Of course individual doctors make mistakes all the time, but the profession as a whole can make major mistakes. It is of course subject to pressures from individuals and large organisations (drug companies). In this, again, it is like economics.

Consider this chart, taken from Alan M. Taylor, ‘The Great Leveraging’, NBER WP 18290.



The blue line shows the percentage of high income countries experiencing a financial crisis each year. Crises were endemic until after WWII, when it appeared for two decades or more that they were a thing of the past. In the 1980s they returned, but without any major impact on high income countries. Then there was Japan’s lost decade, and plenty of papers were written about how that was a particularly Japanese problem. The 2000s seemed quiet, and some called it the Great Moderation, until the global financial crisis arrived.

Looking at this chart, it is hard to believe that economics, that prides itself on its empiricism, could have made the mistake of believing that now things were different. But economics, like medicine, can make big as well as small mistakes. The point I want to make here is the different nature of the response to these mistakes from outside these disciplines. No one says that medicine has failed us, and we need to find fresh voices. No one will say that ‘mainstream medicine’ is in crisis, and we need to look at alternatives.

They do not say that because it would be stupid to do so. With the opioid epidemic something has gone very wrong and it needs to be corrected, and the same is true for economics and the financial crisis. So why the overreaction when it comes to academic economics? One reason is that doctors are not generally asked how long people will live, and even when they do their forecasts are not published almost every day in the press. Most economists are as honest as doctors would be about that kind of unconditional forecasting, but it suits the media to appear shocked and surprised when things go wrong. Another reason is that ordinary people can see doctors doing good things all the time to themselves, their friends and families, but the work of economists is felt less directly. It also seems intuitive that medics are in some sense better than economists, although how you could measure that I do not know. Both factors may explain why medicine is internally policed to a large degree (doctors can be stopped from practicing), whereas economics is not.

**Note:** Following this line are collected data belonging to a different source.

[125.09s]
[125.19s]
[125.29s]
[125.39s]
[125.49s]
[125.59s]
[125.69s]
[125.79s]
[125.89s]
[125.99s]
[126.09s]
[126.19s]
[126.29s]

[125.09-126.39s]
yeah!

Another big difference involves politics. Economists bring unwelcome news to both left and right, so it suits both sides to occasionally bash the discipline that brings the message. We have seen a great deal of that from the right over Brexit. For the left more than the right there are also non-mainstream economists who have an interest in arguing that the mainstream has been corrupted by ideology. Quite why so many on the left choose to attack mainstream economics rather than use the mainstream to attack the right I do not know. All I do know is that they have been doing it for 40+ years, as I remember being told by many economists that the mainstream was fatally flawed back in Cambridge in the early 1970s, which was before Thatcher and Reagan.

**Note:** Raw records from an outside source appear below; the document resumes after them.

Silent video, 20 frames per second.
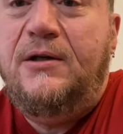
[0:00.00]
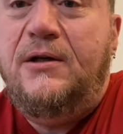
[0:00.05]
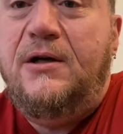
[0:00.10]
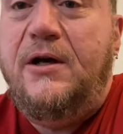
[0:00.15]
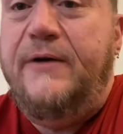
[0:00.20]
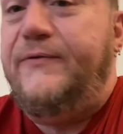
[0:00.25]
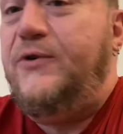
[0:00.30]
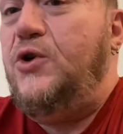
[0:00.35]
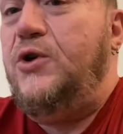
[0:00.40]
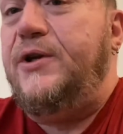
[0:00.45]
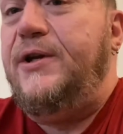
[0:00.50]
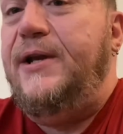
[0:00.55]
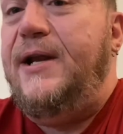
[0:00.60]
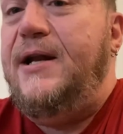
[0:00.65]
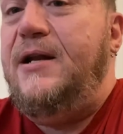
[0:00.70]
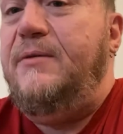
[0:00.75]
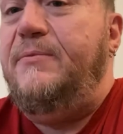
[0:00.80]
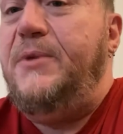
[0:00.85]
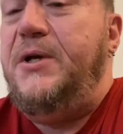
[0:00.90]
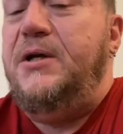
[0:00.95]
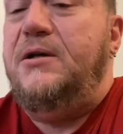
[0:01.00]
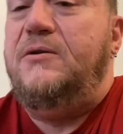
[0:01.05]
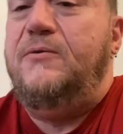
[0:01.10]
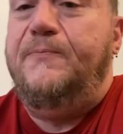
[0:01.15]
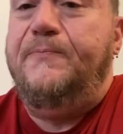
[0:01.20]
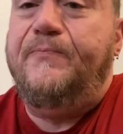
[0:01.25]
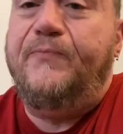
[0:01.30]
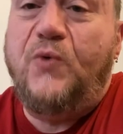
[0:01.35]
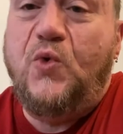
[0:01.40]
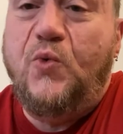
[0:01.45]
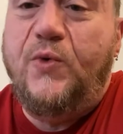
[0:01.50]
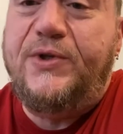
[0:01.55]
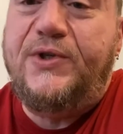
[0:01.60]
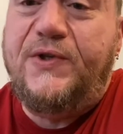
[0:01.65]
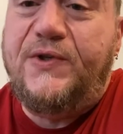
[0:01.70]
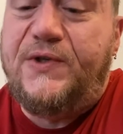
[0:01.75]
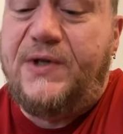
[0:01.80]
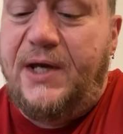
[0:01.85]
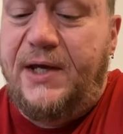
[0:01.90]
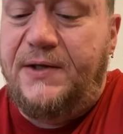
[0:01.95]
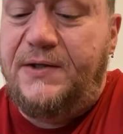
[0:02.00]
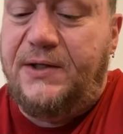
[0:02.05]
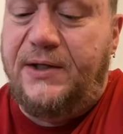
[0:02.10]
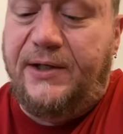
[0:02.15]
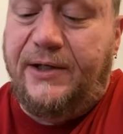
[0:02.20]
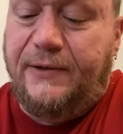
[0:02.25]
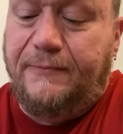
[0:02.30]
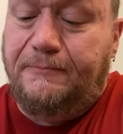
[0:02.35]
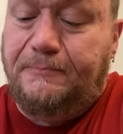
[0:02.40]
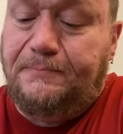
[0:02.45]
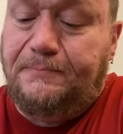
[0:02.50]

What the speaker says: of cooking any meal, which is tasting it.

But these differences should not obscure the similarities between economics and medicine. We both deal with people, and their mind and body can be pretty complicated whether as individuals, or as a society. In some areas we have developed quite detailed degrees of quantitative understanding that allow us to make successful interventions (more so than in other social sciences I suspect). In other areas we do things that work most of the time but sometimes fail, but there are many important areas where if we are honest we do not have any real idea of what is going on. So we make mistakes, which can sometimes be extremely costly for huge numbers of people, but we also learn from these mistakes.